Outside the car, Streisand had to rise to the occasion for a few scenes, such as one where her character eats a 50-once steak to win a roadside restaurant contest. After trying to talk Fletcher out of the scene, she eventually dug in for three days of steak-eating shots. For far-away shots, filmmakers were able to fake the meat with ahi tuna and even burnt watermelon. But for the most part it was steak, which Streisand finds "disgusting."
The actress also had to act drunk for the first time in her career, which was made more difficult considering she insists she has never been intoxicated.
"I probably have more experience," Rogen says. "I've done whole movies drunk."
"The only drunk people I know are from the movies," Streisand says. "I don't know people who drink. I have a beer once a year. I've never been drunk. I don't like the taste of liquor. I did have a bourbon and Coke when I was younger."

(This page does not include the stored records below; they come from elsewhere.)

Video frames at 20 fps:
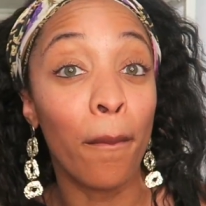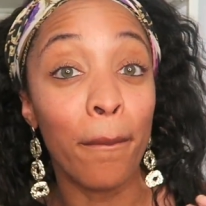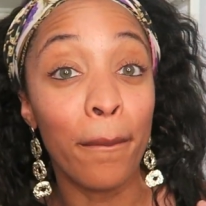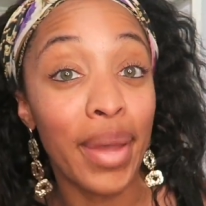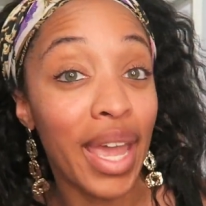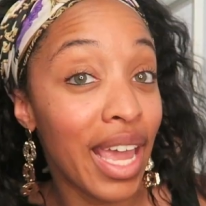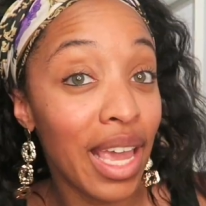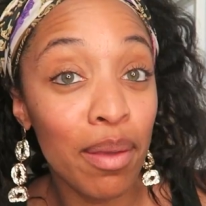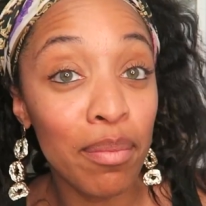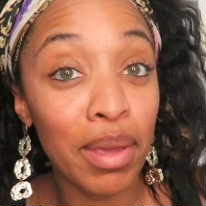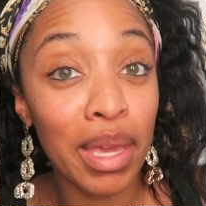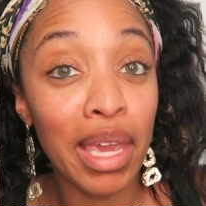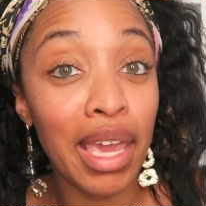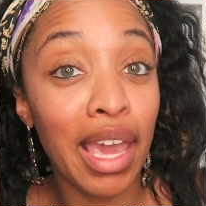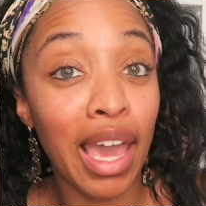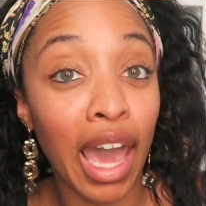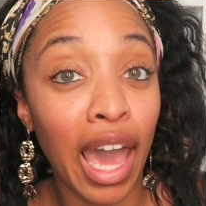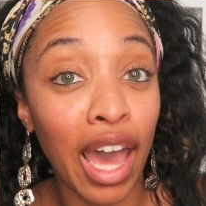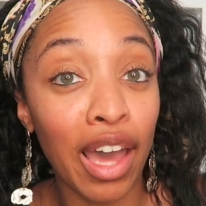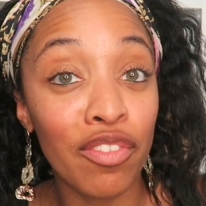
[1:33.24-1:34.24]
may
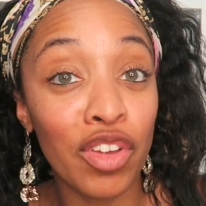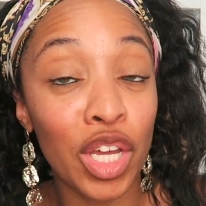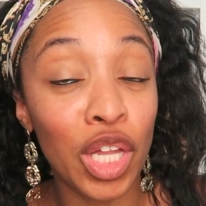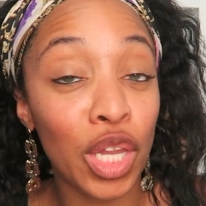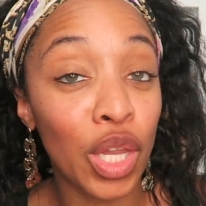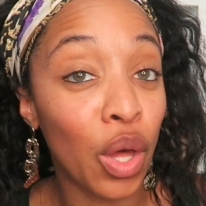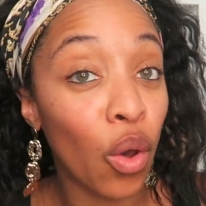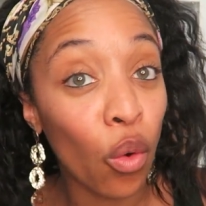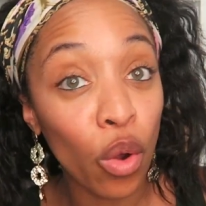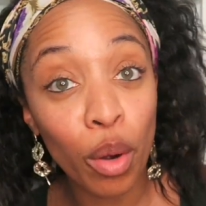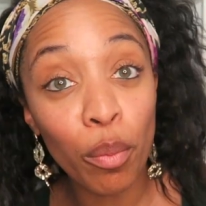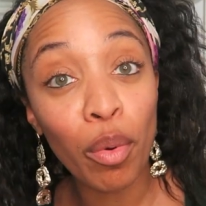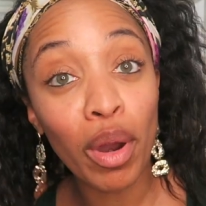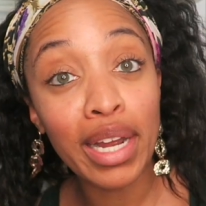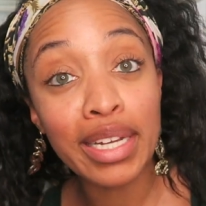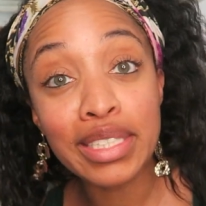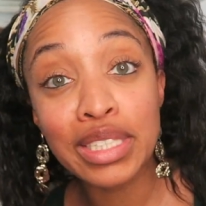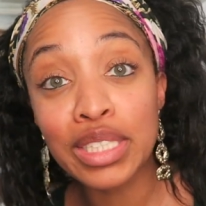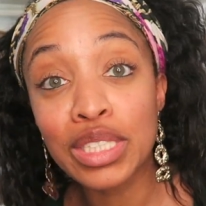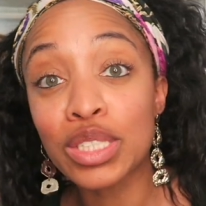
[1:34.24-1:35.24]
be having lower
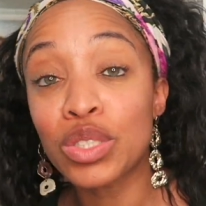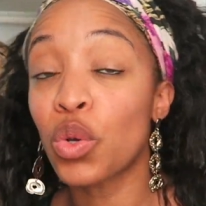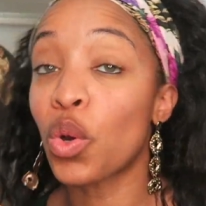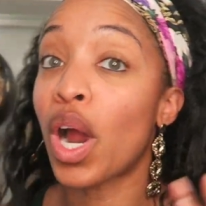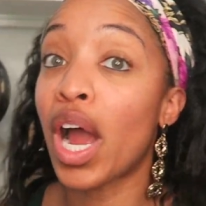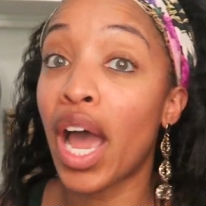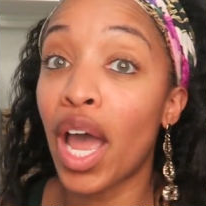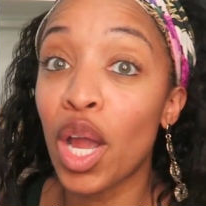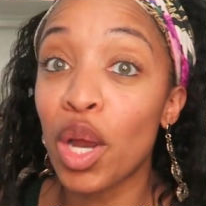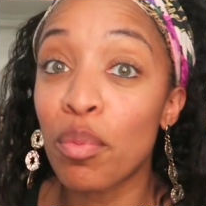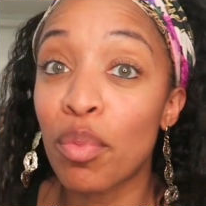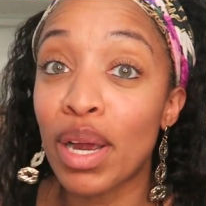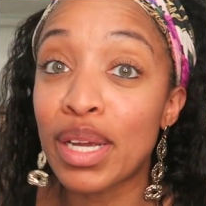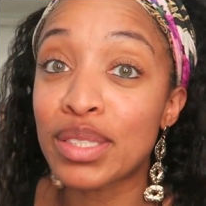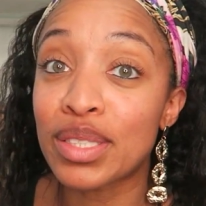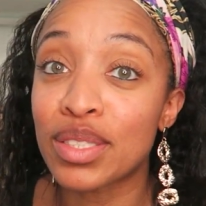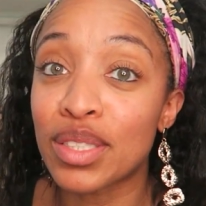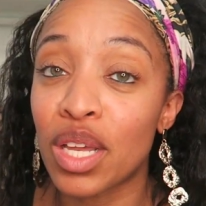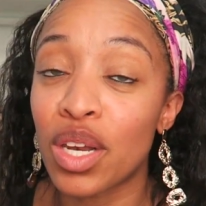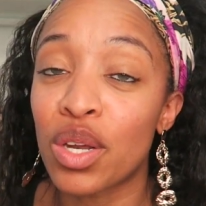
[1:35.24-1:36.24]
prices or higher
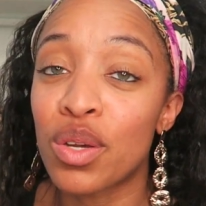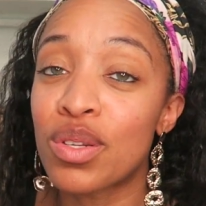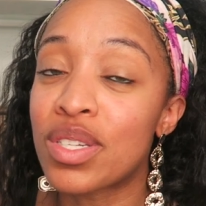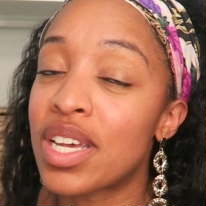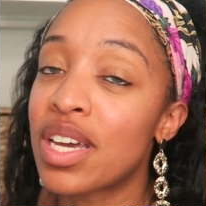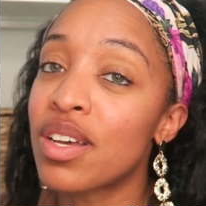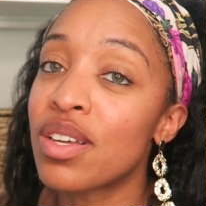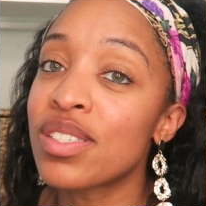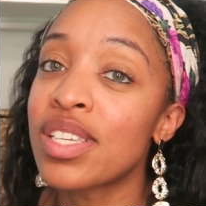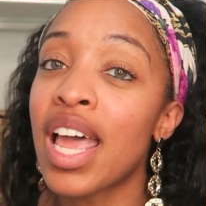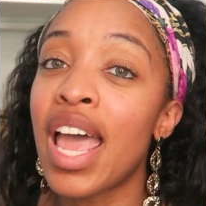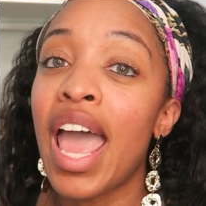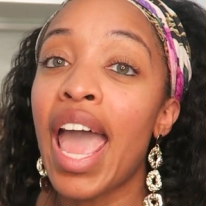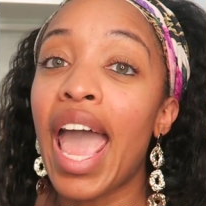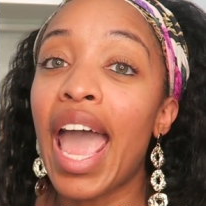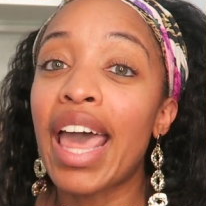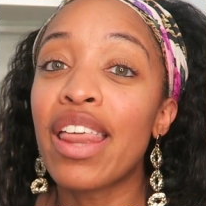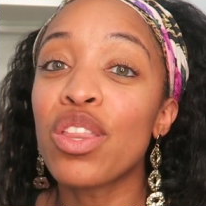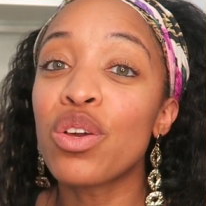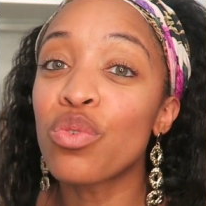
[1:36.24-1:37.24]
prices on hotels
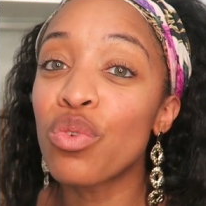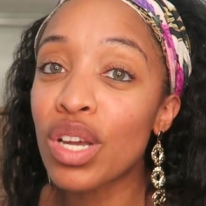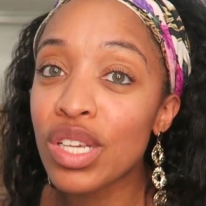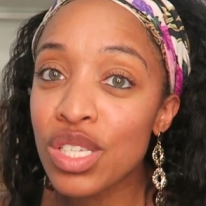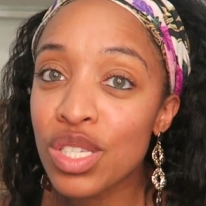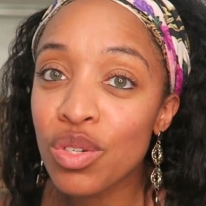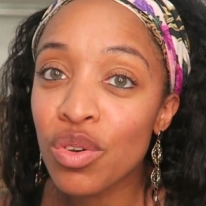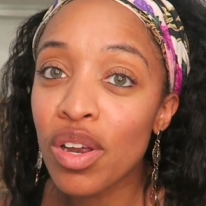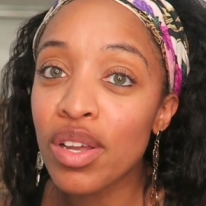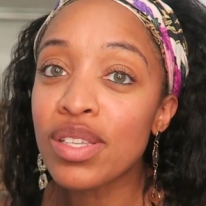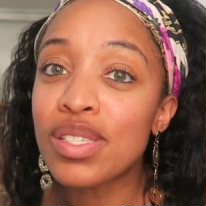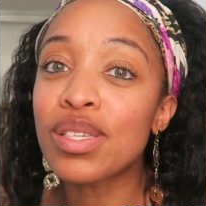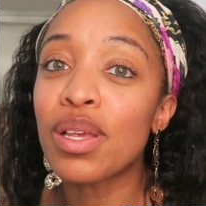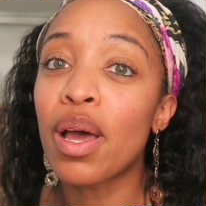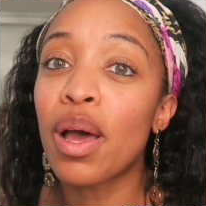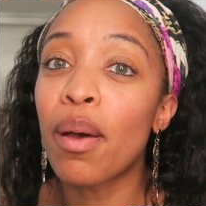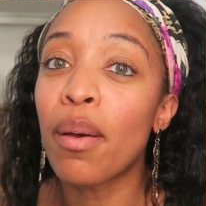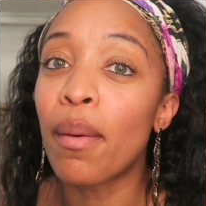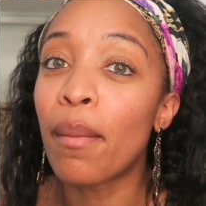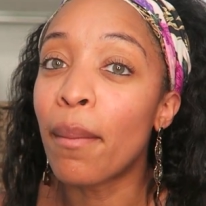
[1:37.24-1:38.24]
and the restaurants
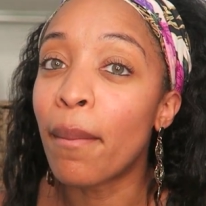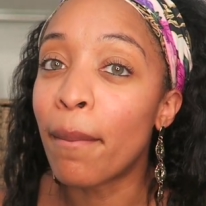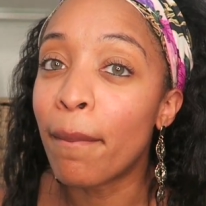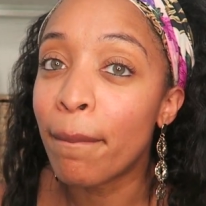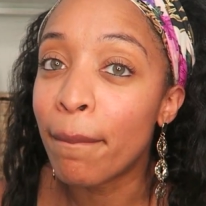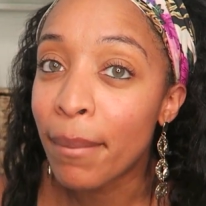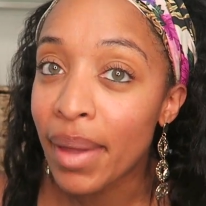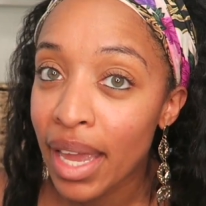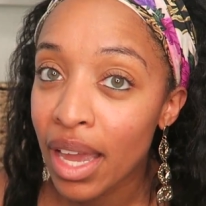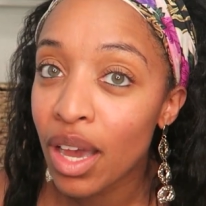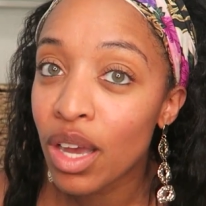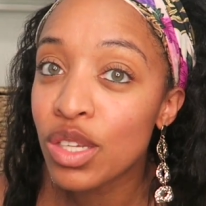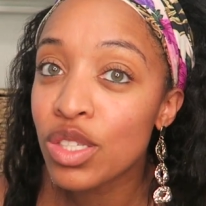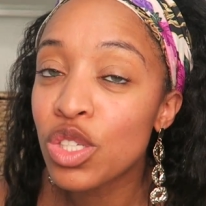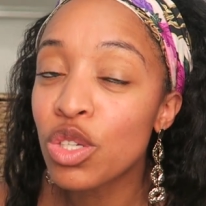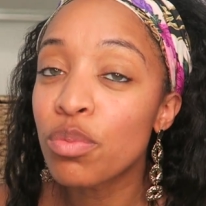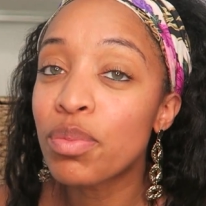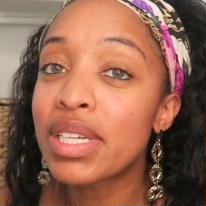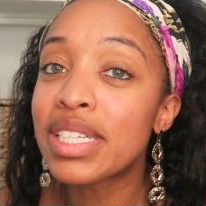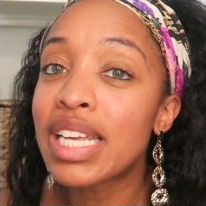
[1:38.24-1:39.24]
may
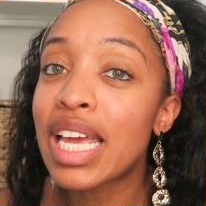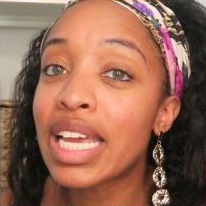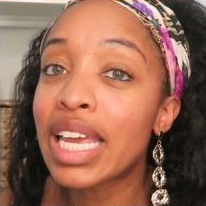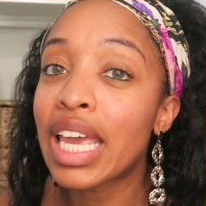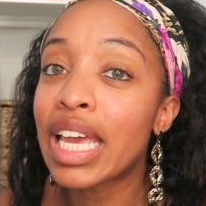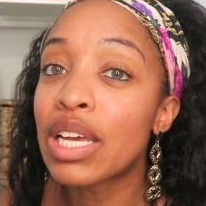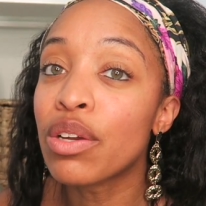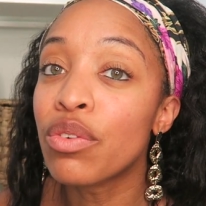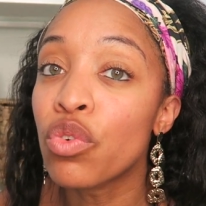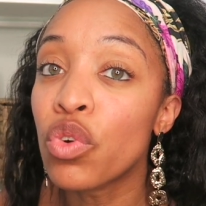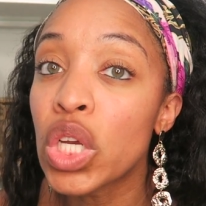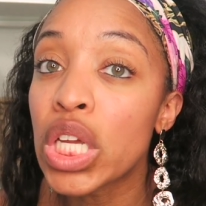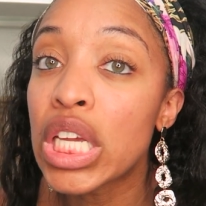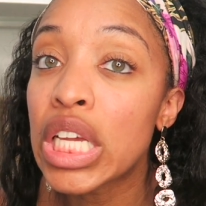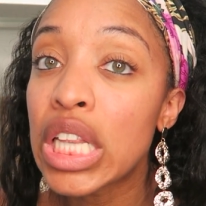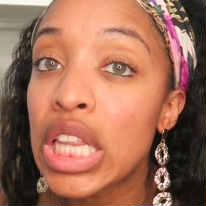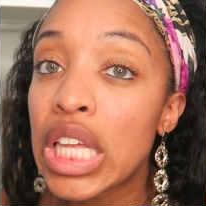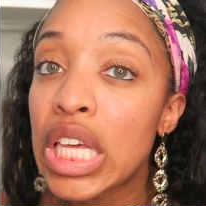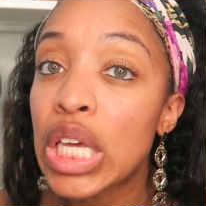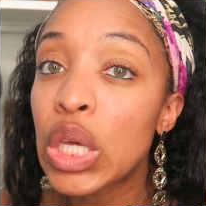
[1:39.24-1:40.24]
also be taking
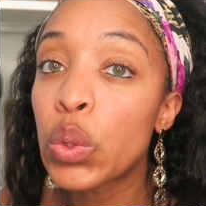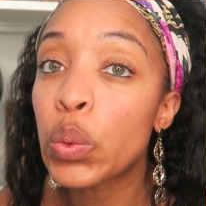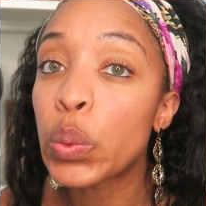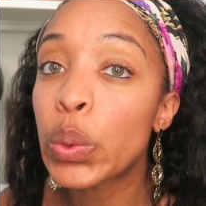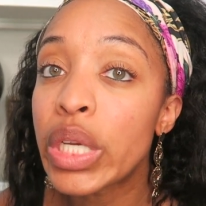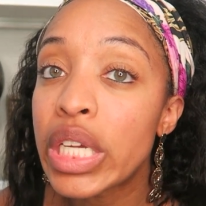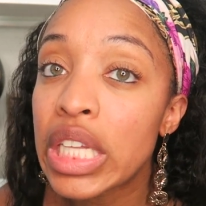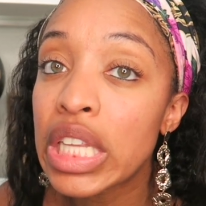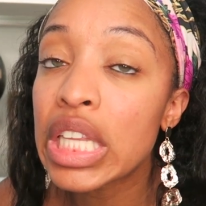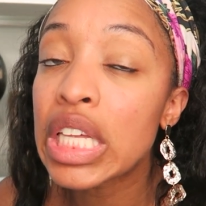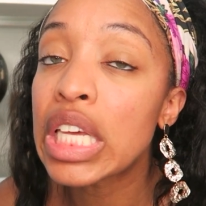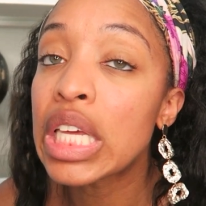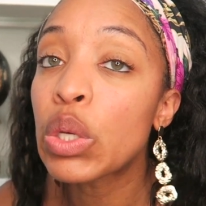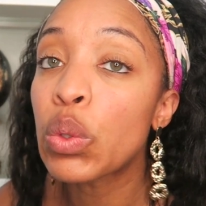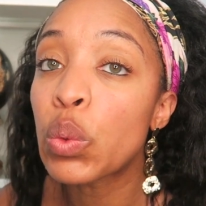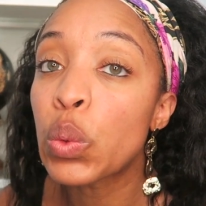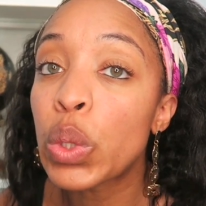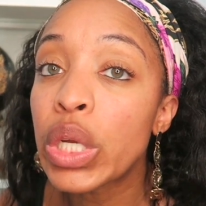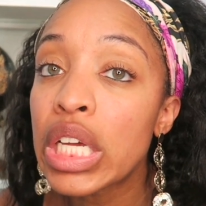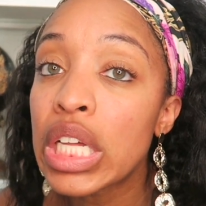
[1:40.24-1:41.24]
really,
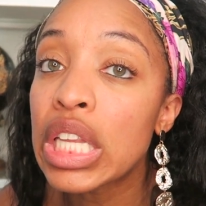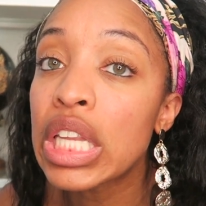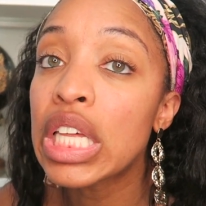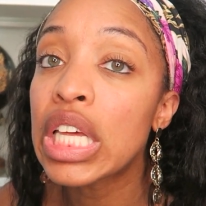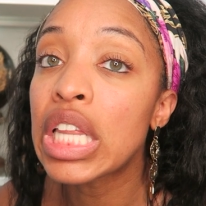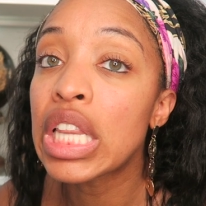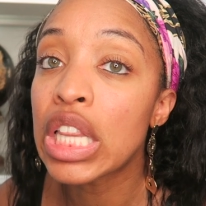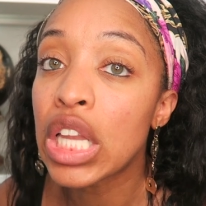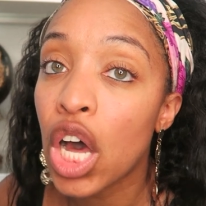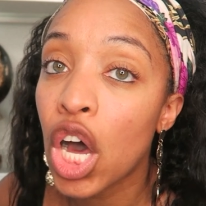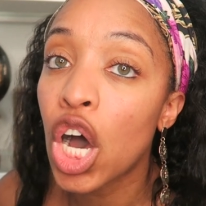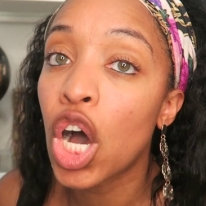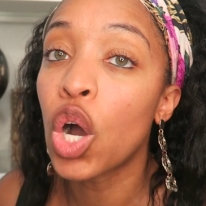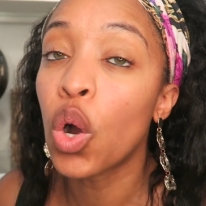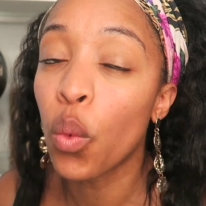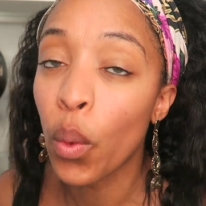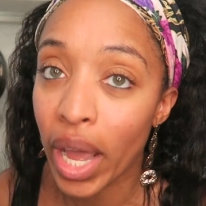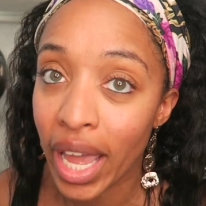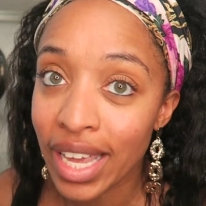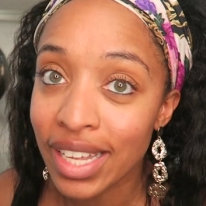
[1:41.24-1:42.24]
really, really
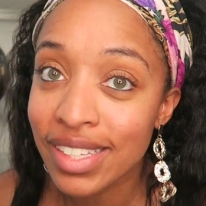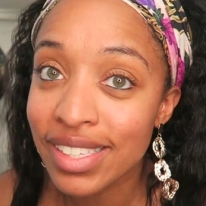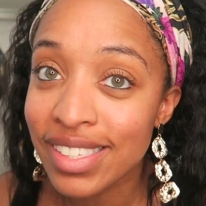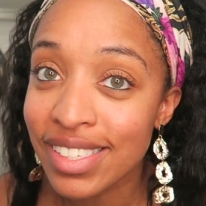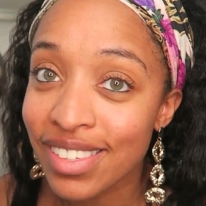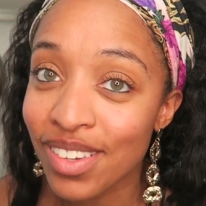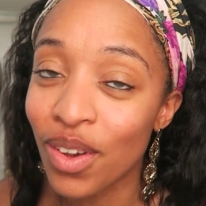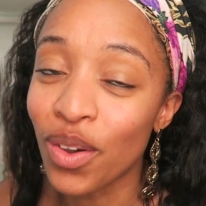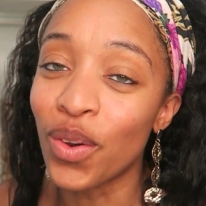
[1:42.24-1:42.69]
long waits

"This is what we did all day," says Rogen, smiling about Streisand's riff. "It's not bad at all."
In the end, the relationship onscreen was enough to convince Gould that it was genuine. "It made me laugh a lot," he says. "But there's a lot of heart in her performance. And it was an opportunity for (her) to show vulnerability. I don't know that she shows a lot in movies."
Rogen married Lauren Miller in fall 2011, well after the movie wrapped. He insists it had more to do with Miller's nudging than Streisand's.
"It was getting ugly. She was unhappy," Rogen says.
"You had to make her happy," Streisand says. "I like you better married. You have to be a better human being when you're married. Less self-centered."
"And it shows the world that you are not a sociopath. Which I think some people thought I was," Rogen says.
Streisand is looking to do more films, including producing and starring as Mama Rose in a remake of Gypsy.
"(Producer) Joel Silver has been trying to get the rights. It's been a year and a half," she says. "It's getting very close. If it comes to be, it comes to be. If it doesn't …"
"Then we'll hang out in Malibu," Rogen says.
"Yes. Come over. We'll watch another movie. Bring Lauren and the dog. We'll have some yogurt downstairs," Streisand says. "I'll feed you."
With a date set, the two break up their discussion. But Rogen gets one more laugh before they leave as he looks over the decimated cheese plate.
"Barbra, do you want to take any of this cheese for the road?"